[ClusterLabs] pacemaker and cluster hostname reconfiguration
Riccardo Manfrin
riccardo.manfrin at athonet.com
Thu Oct 1 04:51:36 EDT 2020
Ciao,
[TXT version]
I'm among the people that have to deal with with the in-famous two nodes
problem (http://www.beekhof.net/blog/2018/two-node-problems).
I am not sure if to open a bug for this.. so I'm first off reporting on
the list.. in the hope to get fast feedback.
Problem statement
I have a cluster made by two nodes with a DRBD shared partition which
some resources (systemd services) have to stick to.
Software versions
corosync -v
Corosync Cluster Engine, version '2.4.5'
Copyright (c) 2006-2009 Red Hat, Inc.
pacemakerd --version
Pacemaker 1.1.21-4.el7
drbdadm --version
DRBDADM_BUILDTAG=GIT-hash:\
fb98589a8e76783d2c56155c645dbaf02ac7ece7\ build\ by\ mockbuild@\,\
2020-04-05\ 03:21:05
DRBDADM_API_VERSION=2
DRBD_KERNEL_VERSION_CODE=0x090010
DRBD_KERNEL_VERSION=9.0.16
DRBDADM_VERSION_CODE=0x090c02
DRBDADM_VERSION=9.12.2
corosync.conf nodes:
nodelist {
node {
ring0_addr: 10.1.3.1
nodeid: 1
}
node {
ring0_addr: 10.1.3.2
nodeid: 2
}
}
quorum {
provider: corosync_votequorum
two_node: 1
}
drbd nodes config:
resource myresource {
volume 0 {
device /dev/drbd0;
disk /dev/mapper/vg0-res--etc;
meta-disk internal;
}
on 123z555666y0 {
node-id 0;
address 10.1.3.1:7789;
}
on 123z555666y1 {
node-id 1;
address 10.1.3.2:7789;
}
connection {
host 123z555666y0;
host 123z555666y1;
}
handlers {
before-resync-target "/usr/lib/drbd/snapshot-resync-target-lvm.sh";
after-resync-target "/usr/lib/drbd/unsnapshot-resync-target-lvm.sh";
}
}
I need to reconfigure the hostname of both the nodes of the cluster.
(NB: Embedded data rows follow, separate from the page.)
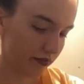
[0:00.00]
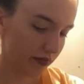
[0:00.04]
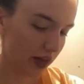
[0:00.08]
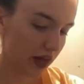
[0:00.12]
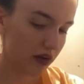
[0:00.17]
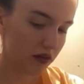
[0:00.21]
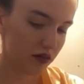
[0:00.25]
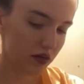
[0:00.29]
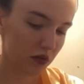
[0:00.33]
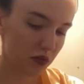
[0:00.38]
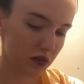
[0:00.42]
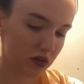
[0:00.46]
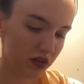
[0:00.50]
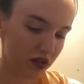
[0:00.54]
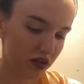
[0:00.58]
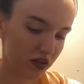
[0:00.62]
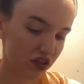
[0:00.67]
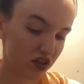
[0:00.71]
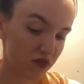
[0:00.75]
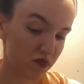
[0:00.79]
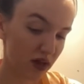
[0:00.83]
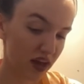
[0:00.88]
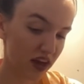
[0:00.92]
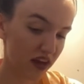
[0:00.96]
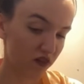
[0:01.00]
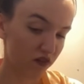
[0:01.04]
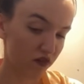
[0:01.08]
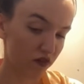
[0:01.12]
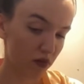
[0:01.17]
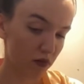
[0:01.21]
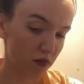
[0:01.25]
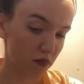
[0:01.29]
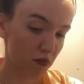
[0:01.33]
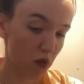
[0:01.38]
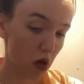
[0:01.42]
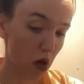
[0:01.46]
I don't know what to expect
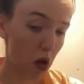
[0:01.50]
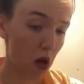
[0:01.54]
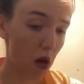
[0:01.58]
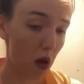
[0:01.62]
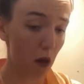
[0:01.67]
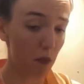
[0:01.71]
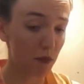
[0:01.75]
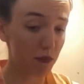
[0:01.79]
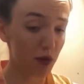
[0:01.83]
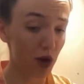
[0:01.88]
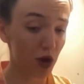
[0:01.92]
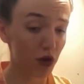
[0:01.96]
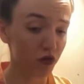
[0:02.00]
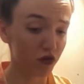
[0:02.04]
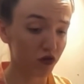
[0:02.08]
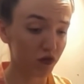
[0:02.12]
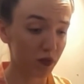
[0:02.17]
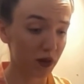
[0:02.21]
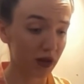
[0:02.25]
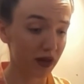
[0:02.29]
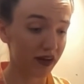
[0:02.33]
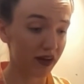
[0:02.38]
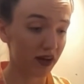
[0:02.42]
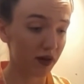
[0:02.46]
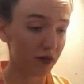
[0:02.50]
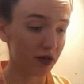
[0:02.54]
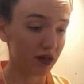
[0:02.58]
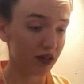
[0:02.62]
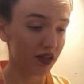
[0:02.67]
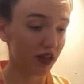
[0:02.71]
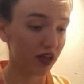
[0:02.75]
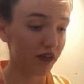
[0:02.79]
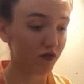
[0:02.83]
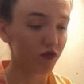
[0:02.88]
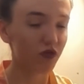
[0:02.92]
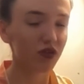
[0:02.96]
from post-pandemic
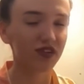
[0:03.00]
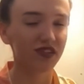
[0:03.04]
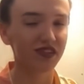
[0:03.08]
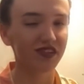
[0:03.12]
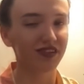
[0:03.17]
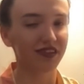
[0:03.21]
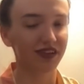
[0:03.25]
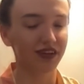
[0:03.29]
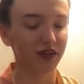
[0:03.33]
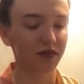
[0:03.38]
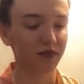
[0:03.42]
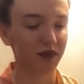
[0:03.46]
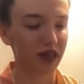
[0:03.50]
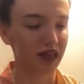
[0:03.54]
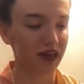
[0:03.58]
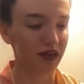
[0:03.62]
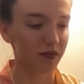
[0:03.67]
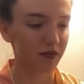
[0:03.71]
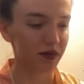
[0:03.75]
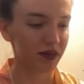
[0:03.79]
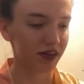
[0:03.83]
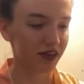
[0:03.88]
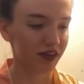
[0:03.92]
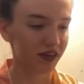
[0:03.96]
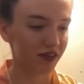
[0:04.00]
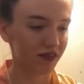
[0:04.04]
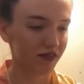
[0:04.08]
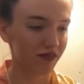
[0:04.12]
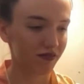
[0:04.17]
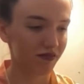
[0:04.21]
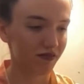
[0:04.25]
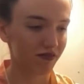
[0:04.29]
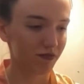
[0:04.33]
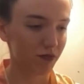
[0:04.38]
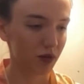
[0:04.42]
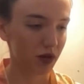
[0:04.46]
life. We're still in a pandemic,
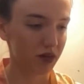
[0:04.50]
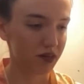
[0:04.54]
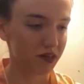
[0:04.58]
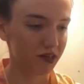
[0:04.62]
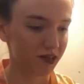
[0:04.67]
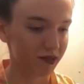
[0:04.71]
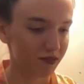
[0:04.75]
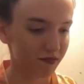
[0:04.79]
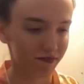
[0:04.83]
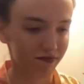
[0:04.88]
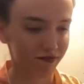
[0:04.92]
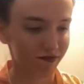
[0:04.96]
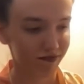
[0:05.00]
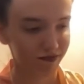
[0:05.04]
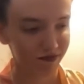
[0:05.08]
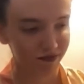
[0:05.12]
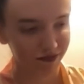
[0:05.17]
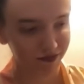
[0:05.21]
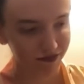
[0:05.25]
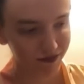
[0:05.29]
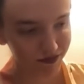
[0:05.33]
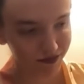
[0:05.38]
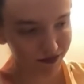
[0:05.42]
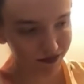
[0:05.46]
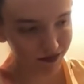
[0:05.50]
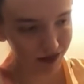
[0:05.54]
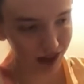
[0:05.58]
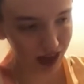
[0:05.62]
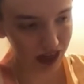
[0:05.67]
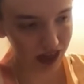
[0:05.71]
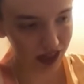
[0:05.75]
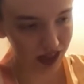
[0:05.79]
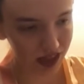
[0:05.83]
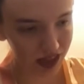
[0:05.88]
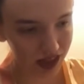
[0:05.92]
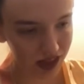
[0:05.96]
mind you.
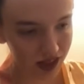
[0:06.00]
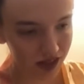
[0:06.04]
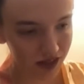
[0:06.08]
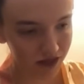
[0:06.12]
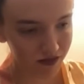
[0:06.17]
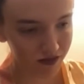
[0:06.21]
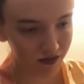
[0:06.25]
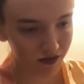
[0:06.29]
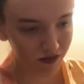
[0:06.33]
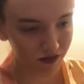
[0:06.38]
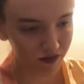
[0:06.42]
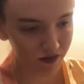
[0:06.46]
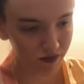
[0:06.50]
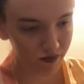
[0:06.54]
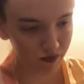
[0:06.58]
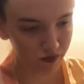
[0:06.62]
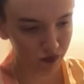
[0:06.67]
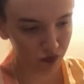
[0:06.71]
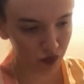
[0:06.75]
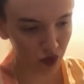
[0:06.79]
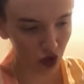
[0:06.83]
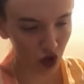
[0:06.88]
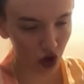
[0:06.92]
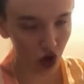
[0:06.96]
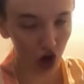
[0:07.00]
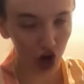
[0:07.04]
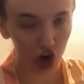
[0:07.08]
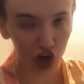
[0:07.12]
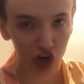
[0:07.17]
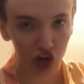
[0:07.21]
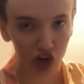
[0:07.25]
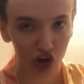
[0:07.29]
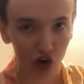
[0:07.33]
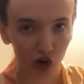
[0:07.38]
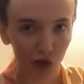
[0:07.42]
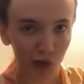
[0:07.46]
It's
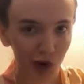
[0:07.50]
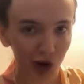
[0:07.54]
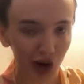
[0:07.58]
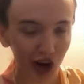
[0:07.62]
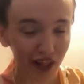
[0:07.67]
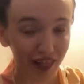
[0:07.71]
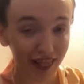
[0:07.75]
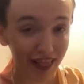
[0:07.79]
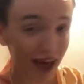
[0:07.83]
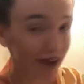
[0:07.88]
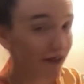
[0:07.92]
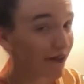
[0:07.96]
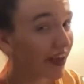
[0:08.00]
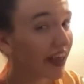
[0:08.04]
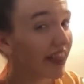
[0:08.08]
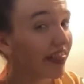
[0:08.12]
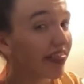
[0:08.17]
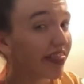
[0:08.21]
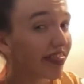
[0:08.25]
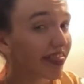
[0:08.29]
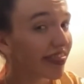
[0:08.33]
October 11th?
I've gathered some literature around
https://pacemaker.oss.clusterlabs.narkive.com/csHZkR5R/change-hostname
https://clusterlabs.org/pacemaker/doc/en-US/Pacemaker/1.1/html/Pacemaker_Explained/s-node-name.html
https://www.suse.com/support/kb/doc/?id=000018878 <- DIDN'T WORK
https://bugs.clusterlabs.org/show_bug.cgi?id=5265 <- DIDN'T WORK
but have not yet found a way to address this (unless with simultaneous
reboot of both nodes).
The procedure:
Update the hostname on both Master and Slave nodes
update /etc/hostname
update /etc/hosts
update system with hostname -F /etc/hostname
Reconfigure drbd on Master and Slave nodes
modify drbd.01.conf (attached) to reflect new hostname
invoke drbdadm adjust all
Update pacemaker config on Master node only
crm configure property maintenance-mode=true
crm configure delete --force 1
crm configure delete --force 2
crm configure xml '<node id="1" uname="newhostname0">
<instance_attributes id="node-1">
<nvpair id="node-1-standby" name="standby" value="off"/>
</instance_attributes>
</node>'
crm configure xml '<node id="2" uname="newhostname1">
<instance_attributes id="node-2">
<nvpair id="node-2-standby" name="standby" value="off"/>
</instance_attributes>
</node>'
crm resource reprobe
crm configure refresh
crm configure property maintenance-mode=false
Let's say for example that I migrate the hostnames like this
hostname10 -> hostname20
hostname11 -> hostname21
After the above procedure is concluded the cluster is correctly
reconfigured and when I check with crm_mon or crm status or crm
configure show xml or even by inspecting the cib.xml I find the proper
new hostnames fetched by pacemaker/corosync (hostname20 and hostname21).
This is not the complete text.